Hibernia Real Estate Group Ltd
- ISIN: IE00BGHQ1986
- Founded: 2013; 13 years ago
- Headquarters: Dublin, Ireland
- Key people: Tom Edwards-Moss, CEO Kevin Nowlan, Co-founder and former CEO Frank O'Neil, Chief operating officer Daniel Kitchen, Chairman
- Products: Real estate portfolios
- Owner: Brookfield Asset Management (2022–present)
- Website: www.hiberniareg.com

= Hibernia Real Estate Group =

Hibernia Real Estate Group Ltd, formerly called Hibernia REIT plc when it was a public real estate investment trust, is a real estate development firm headquartered in Dublin, Ireland. The company owns 32 properties in Dublin, and has a portfolio valued at €1.309 billion.

On June 17, 2022, the Hibernia REIT was acquired by Brookfield Asset Management. The company had previously been listed on Euronext Dublin's ISEQ 20 index, as well as the London Stock Exchange.

== History ==
Hibernia was founded by Kevin Nowlan and his father Bill. It was floated on the stock markets in December 2013. It raised €385 million in its IPO, €220 million of which it had invested by September 2014.

The company met criticism when, in April 2015, it demolished the Windmill Lane studio where U2 had recorded their debut album, Boy. The iconic graffiti wall was preserved and auctioned to raise funds for Movember.

Kevin Nolan joined the company as CEO in November 2015, from WK Nolan REIT.
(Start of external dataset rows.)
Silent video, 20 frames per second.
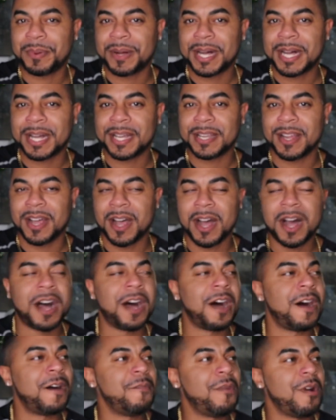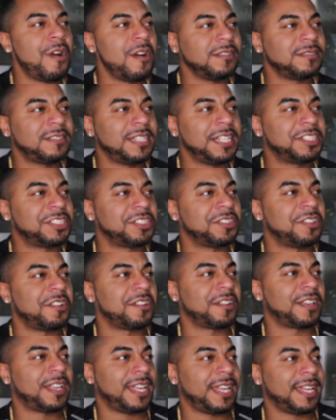but her teaching
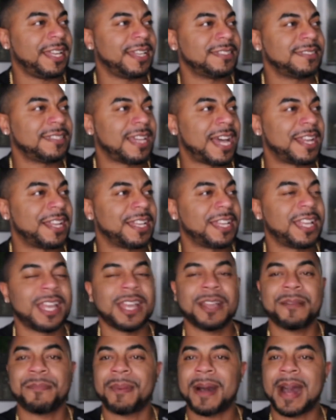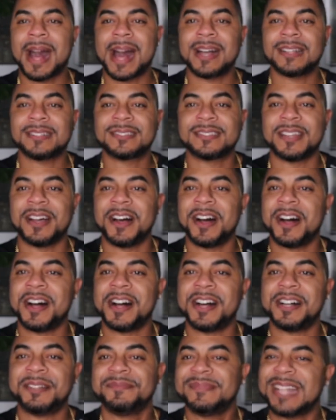her kids how to kickbox,
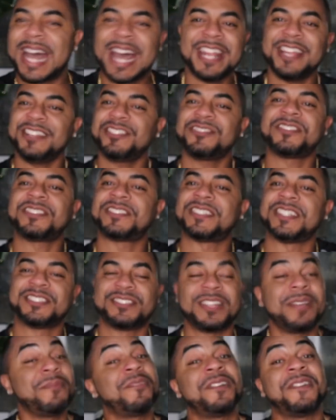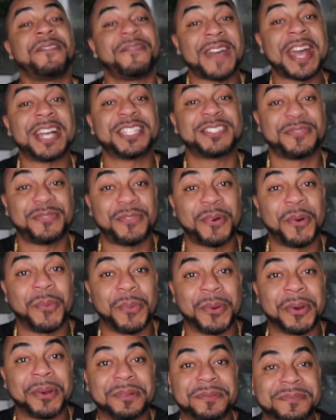not interesting, so I'm gonna fast
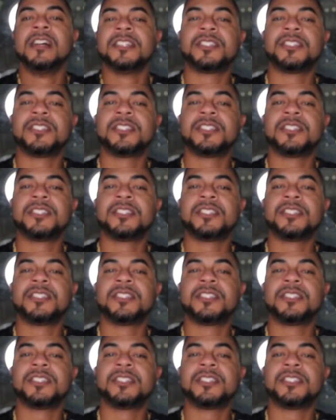forward.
In 2017, Hibernia worked with Twitter to repurpose the offices at Cumberland Place, Dublin 2. The finished space was awarded a LEED Platinum award.

===Takeover===
In June 2022, Hibernia was taken over by Brookfield Asset Management, a Canadian investment management firm. Brookfield had offered investors €1.60 per share as well as a 3.4c dividend in March; this valued Hibernia at around €1.1 billion, 36% above the share price at the time. Hibernia's board, accounting for 1.37% of the company's shares, recommended the offer unanimously. One of the firms largest shareholders, Hazelview Investments, sold its 4.55% stake in April. After the takeover, Tom Edwards-Moss, the company's CFO since June 2014, was appointed the new chief executive and outgoing CEO Kevin Nowlan was made an executive director. The company changed its name to Hibernia Real Estate Group in August 2022, reflecting the fact it was no longer a real estate investment trust.

==Awards==
Hibernia won a Silver EPRA Best Practices Recommendations Award for financial reporting in 2015 and a Gold in 2016, 2017 and 2018.

It also won a Bronze EPRA Best Practices Recommendations for sustainability in 2016, a Silver in 2017 and a Gold in 2018.